Data listing »
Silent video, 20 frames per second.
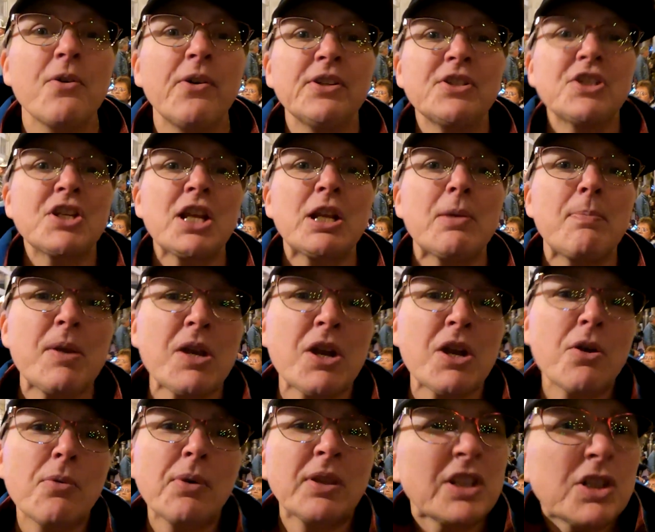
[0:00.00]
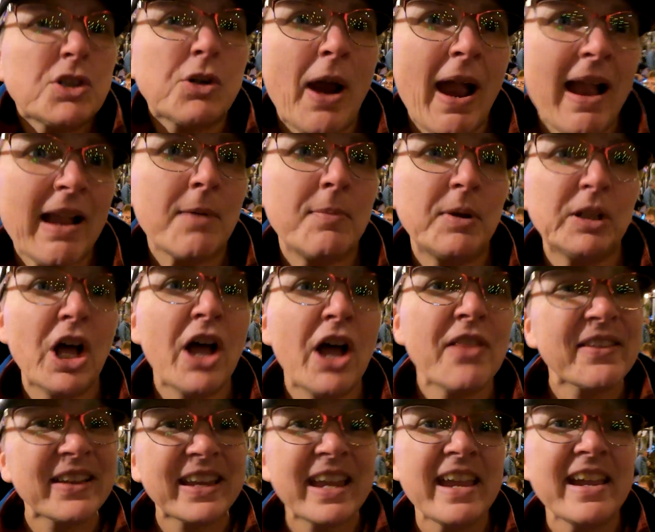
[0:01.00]
going to get a beer with a trackable
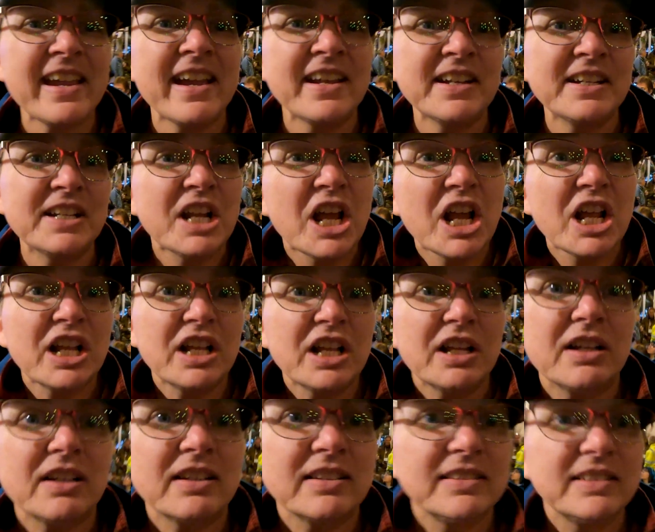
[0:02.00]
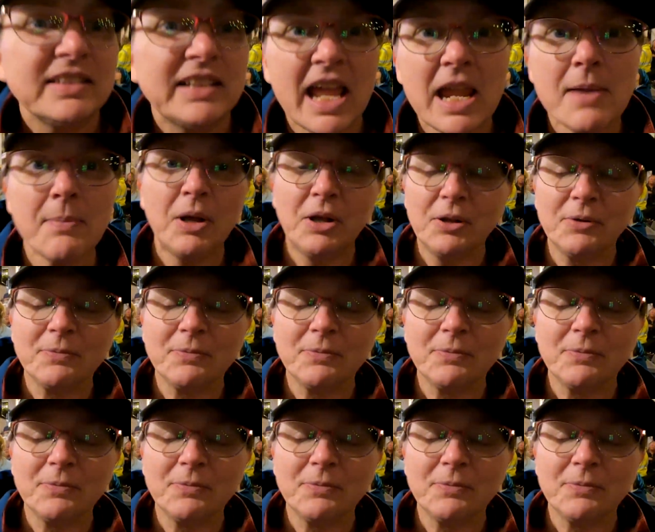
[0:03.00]
on the can label.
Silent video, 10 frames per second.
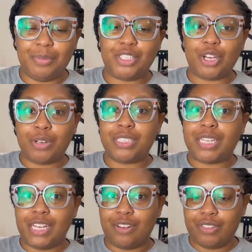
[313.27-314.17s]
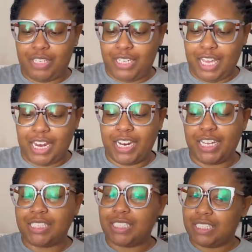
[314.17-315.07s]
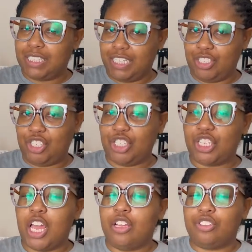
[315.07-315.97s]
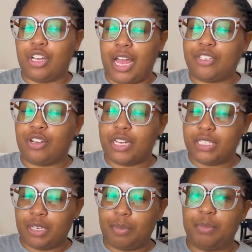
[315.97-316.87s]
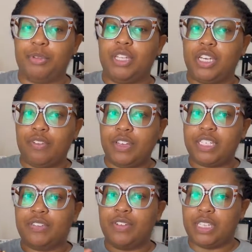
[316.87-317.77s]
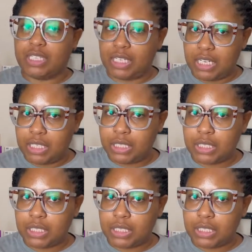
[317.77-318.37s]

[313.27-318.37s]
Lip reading: So instead of looking at it at 60 inches, I try to tell people, think of it as 56.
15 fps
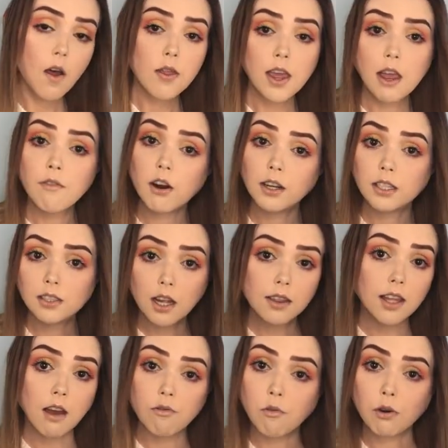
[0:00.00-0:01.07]
They have already
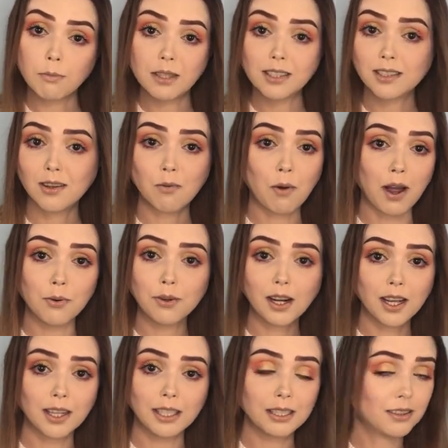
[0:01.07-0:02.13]
done that for me. So why would
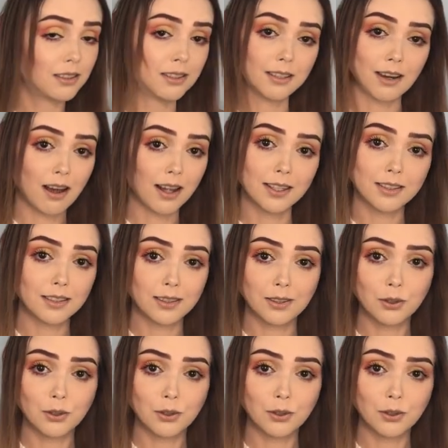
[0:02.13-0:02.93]
I not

Problem details » Could the listing above be transcribed exactly, with the pictures left out?

Written answer »
Silent video, 20 frames per second.
[0:00.00]
[0:01.00]
going to get a beer with a trackable
[0:02.00]
[0:03.00]
on the can label.
Silent video, 10 frames per second.
[313.27-314.17s]
[314.17-315.07s]
[315.07-315.97s]
[315.97-316.87s]
[316.87-317.77s]
[317.77-318.37s]

[313.27-318.37s]
Lip reading: So instead of looking at it at 60 inches, I try to tell people, think of it as 56.
15 fps
[0:00.00-0:01.07]
They have already
[0:01.07-0:02.13]
done that for me. So why would
[0:02.13-0:02.93]
I not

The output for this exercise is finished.